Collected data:
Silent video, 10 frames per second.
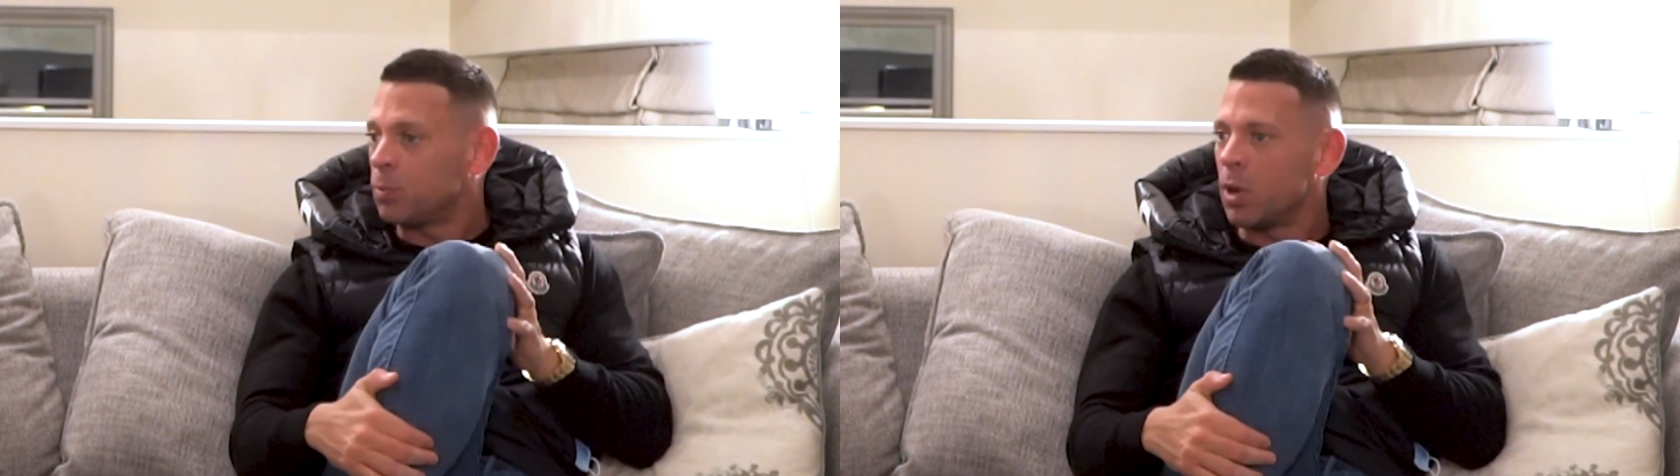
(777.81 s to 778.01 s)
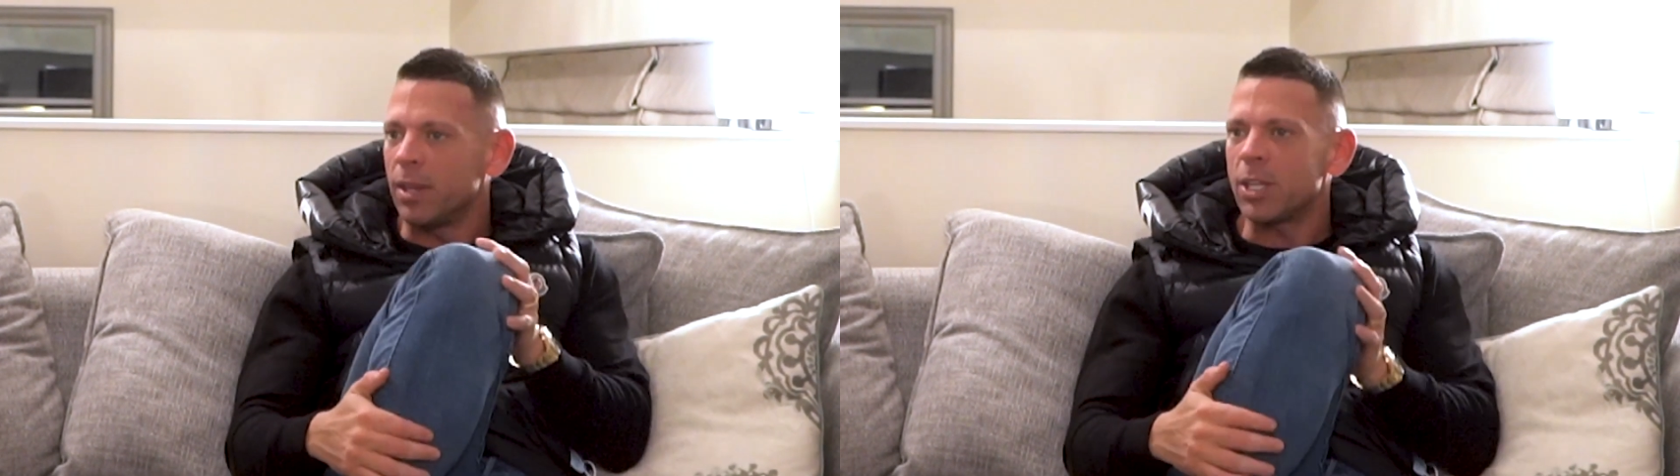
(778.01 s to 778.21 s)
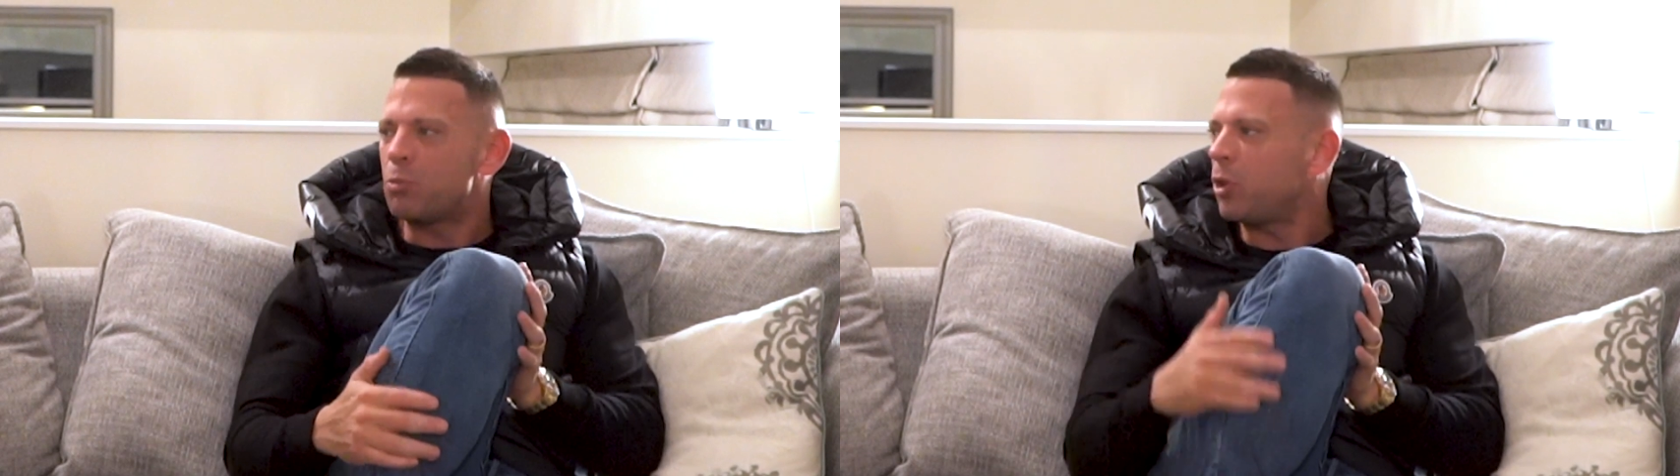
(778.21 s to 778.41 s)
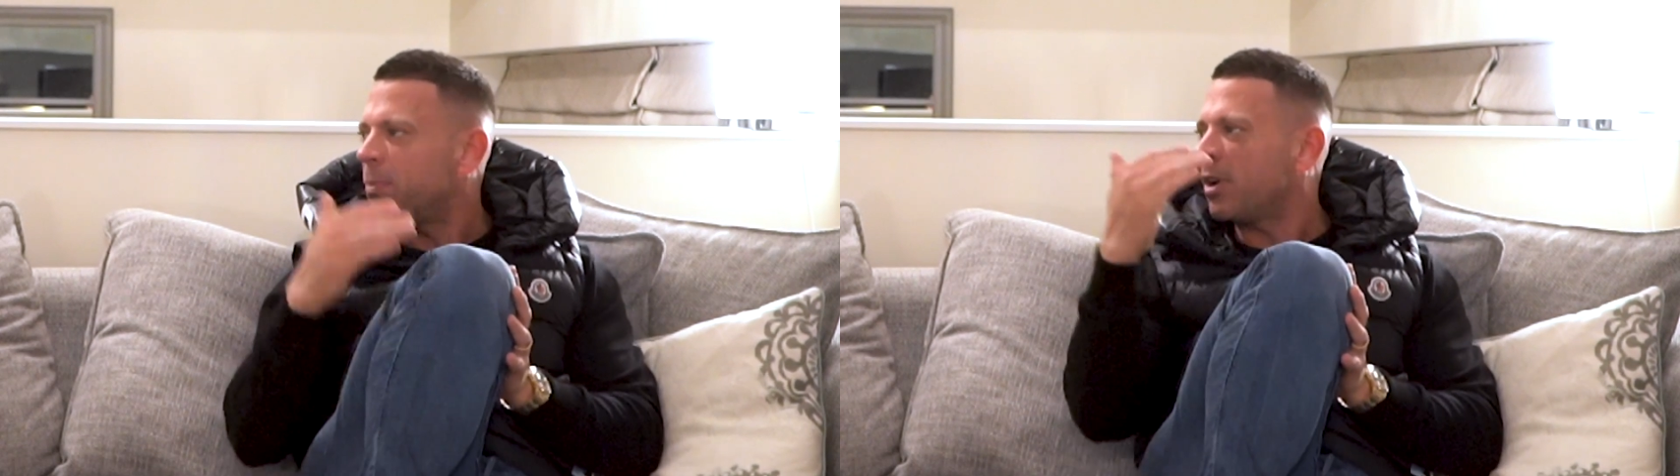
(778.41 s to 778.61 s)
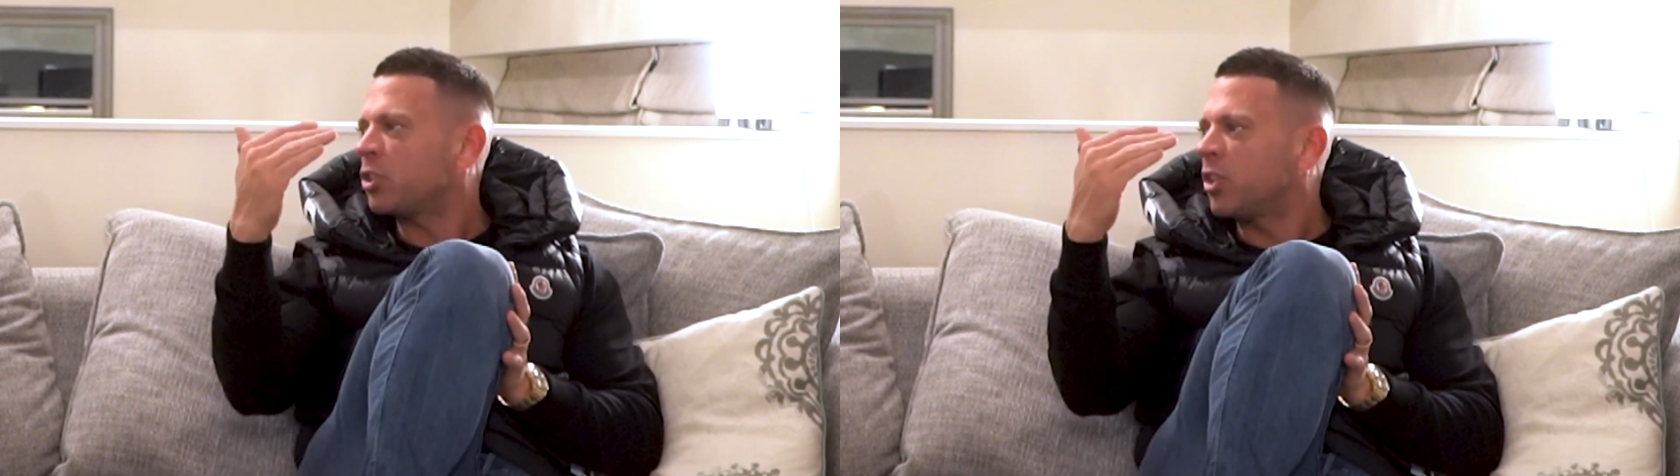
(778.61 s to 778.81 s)
but that's pretty
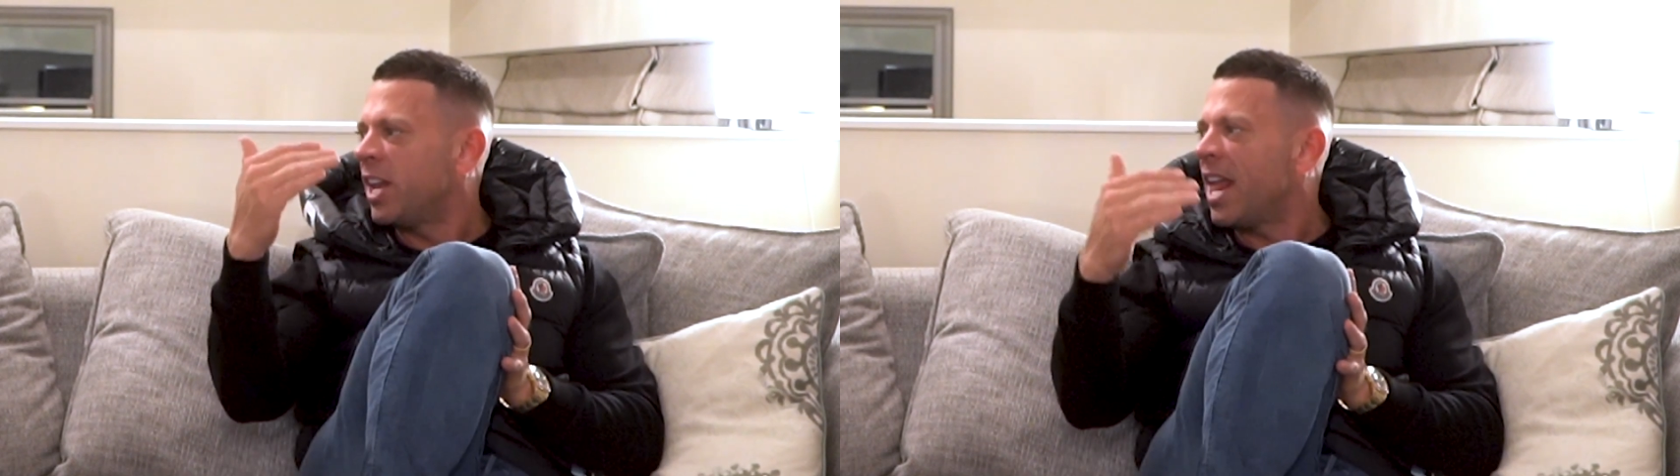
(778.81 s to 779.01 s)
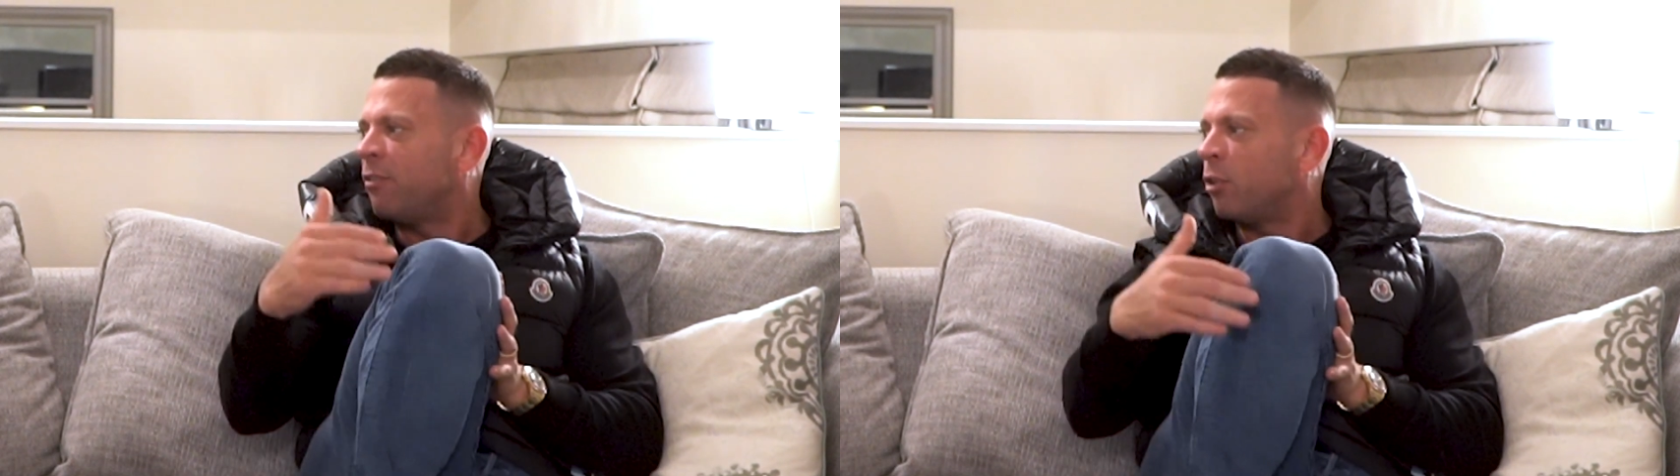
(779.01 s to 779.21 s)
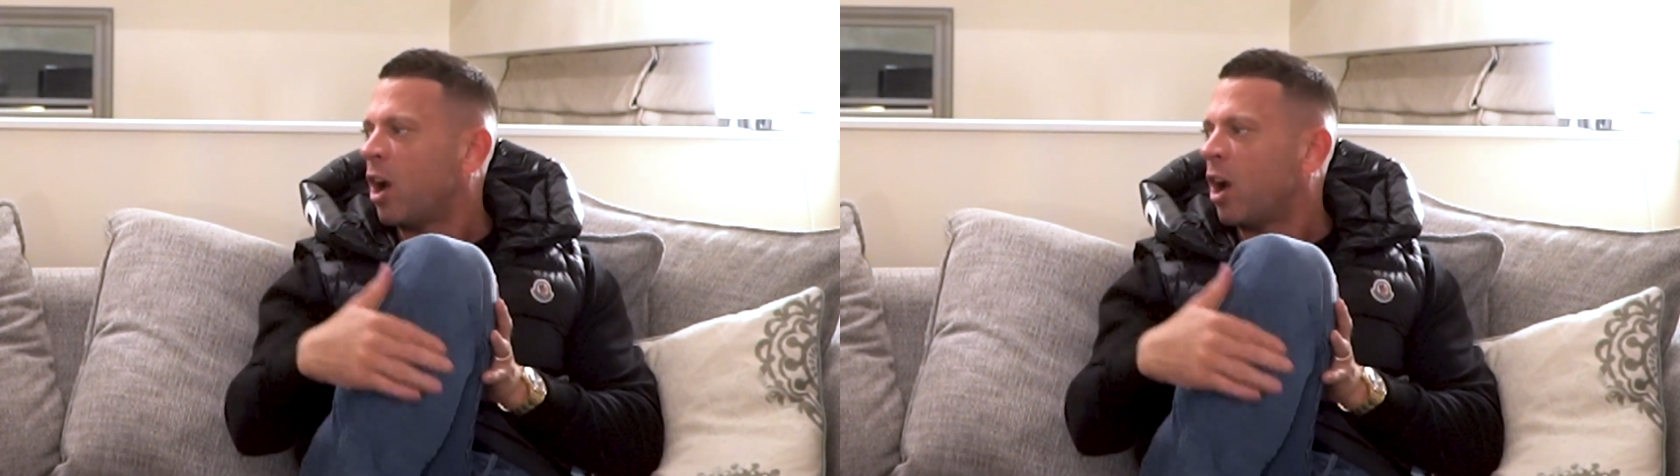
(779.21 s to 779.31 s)
much the level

TASK DETAILS: Transcribe the data completely. No pictures should appear in the transcription.

RESPONSE TO THIS EXERCISE:
Silent video, 10 frames per second.
(777.81 s to 778.01 s)
(778.01 s to 778.21 s)
(778.21 s to 778.41 s)
(778.41 s to 778.61 s)
(778.61 s to 778.81 s)
but that's pretty
(778.81 s to 779.01 s)
(779.01 s to 779.21 s)
(779.21 s to 779.31 s)
much the level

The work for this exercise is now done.